DATA: Begin

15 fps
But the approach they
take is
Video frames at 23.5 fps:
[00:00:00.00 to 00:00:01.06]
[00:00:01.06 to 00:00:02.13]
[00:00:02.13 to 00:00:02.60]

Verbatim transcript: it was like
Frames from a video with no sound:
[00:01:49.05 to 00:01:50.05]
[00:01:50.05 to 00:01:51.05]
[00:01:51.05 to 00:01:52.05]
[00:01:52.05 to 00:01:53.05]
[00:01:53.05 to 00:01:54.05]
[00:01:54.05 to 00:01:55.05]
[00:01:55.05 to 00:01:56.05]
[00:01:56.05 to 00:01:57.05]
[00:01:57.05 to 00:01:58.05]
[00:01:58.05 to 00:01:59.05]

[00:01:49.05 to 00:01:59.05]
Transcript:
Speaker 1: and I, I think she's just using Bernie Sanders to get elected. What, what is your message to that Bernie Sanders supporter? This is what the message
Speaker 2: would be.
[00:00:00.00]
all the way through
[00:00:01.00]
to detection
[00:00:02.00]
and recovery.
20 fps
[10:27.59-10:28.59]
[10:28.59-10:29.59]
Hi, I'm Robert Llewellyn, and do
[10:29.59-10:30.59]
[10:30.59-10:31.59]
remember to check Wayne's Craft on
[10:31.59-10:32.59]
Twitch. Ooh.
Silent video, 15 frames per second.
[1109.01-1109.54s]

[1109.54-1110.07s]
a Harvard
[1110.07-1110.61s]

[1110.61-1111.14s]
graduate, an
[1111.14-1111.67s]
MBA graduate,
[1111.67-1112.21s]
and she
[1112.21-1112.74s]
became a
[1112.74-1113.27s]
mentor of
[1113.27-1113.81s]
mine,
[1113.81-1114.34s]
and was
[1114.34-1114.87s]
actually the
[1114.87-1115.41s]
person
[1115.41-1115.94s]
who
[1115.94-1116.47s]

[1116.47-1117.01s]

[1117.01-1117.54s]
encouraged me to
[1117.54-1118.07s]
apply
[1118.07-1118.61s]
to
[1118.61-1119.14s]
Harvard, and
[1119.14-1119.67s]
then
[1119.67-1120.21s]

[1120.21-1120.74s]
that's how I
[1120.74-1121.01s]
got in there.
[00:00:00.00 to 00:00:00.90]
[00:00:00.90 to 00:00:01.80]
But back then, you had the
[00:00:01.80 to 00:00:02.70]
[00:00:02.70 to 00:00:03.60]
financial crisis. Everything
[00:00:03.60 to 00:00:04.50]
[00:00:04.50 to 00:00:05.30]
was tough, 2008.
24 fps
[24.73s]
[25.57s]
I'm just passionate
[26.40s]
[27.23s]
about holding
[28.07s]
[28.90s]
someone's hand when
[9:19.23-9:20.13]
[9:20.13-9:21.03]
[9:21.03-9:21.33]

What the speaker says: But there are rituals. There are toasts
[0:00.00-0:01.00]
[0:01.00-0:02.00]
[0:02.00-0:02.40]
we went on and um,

DATA: End

Nothing but the lines from the one that contains "[1114.34-1114.87s]" through the end of the data above should appear, each reproduced exactly.

=== SOLUTION FOR THIS EXERCISE ===
[1114.34-1114.87s]
actually the
[1114.87-1115.41s]
person
[1115.41-1115.94s]
who
[1115.94-1116.47s]

[1116.47-1117.01s]

[1117.01-1117.54s]
encouraged me to
[1117.54-1118.07s]
apply
[1118.07-1118.61s]
to
[1118.61-1119.14s]
Harvard, and
[1119.14-1119.67s]
then
[1119.67-1120.21s]

[1120.21-1120.74s]
that's how I
[1120.74-1121.01s]
got in there.
[00:00:00.00 to 00:00:00.90]
[00:00:00.90 to 00:00:01.80]
But back then, you had the
[00:00:01.80 to 00:00:02.70]
[00:00:02.70 to 00:00:03.60]
financial crisis. Everything
[00:00:03.60 to 00:00:04.50]
[00:00:04.50 to 00:00:05.30]
was tough, 2008.
24 fps
[24.73s]
[25.57s]
I'm just passionate
[26.40s]
[27.23s]
about holding
[28.07s]
[28.90s]
someone's hand when
[9:19.23-9:20.13]
[9:20.13-9:21.03]
[9:21.03-9:21.33]

What the speaker says: But there are rituals. There are toasts
[0:00.00-0:01.00]
[0:01.00-0:02.00]
[0:02.00-0:02.40]
we went on and um,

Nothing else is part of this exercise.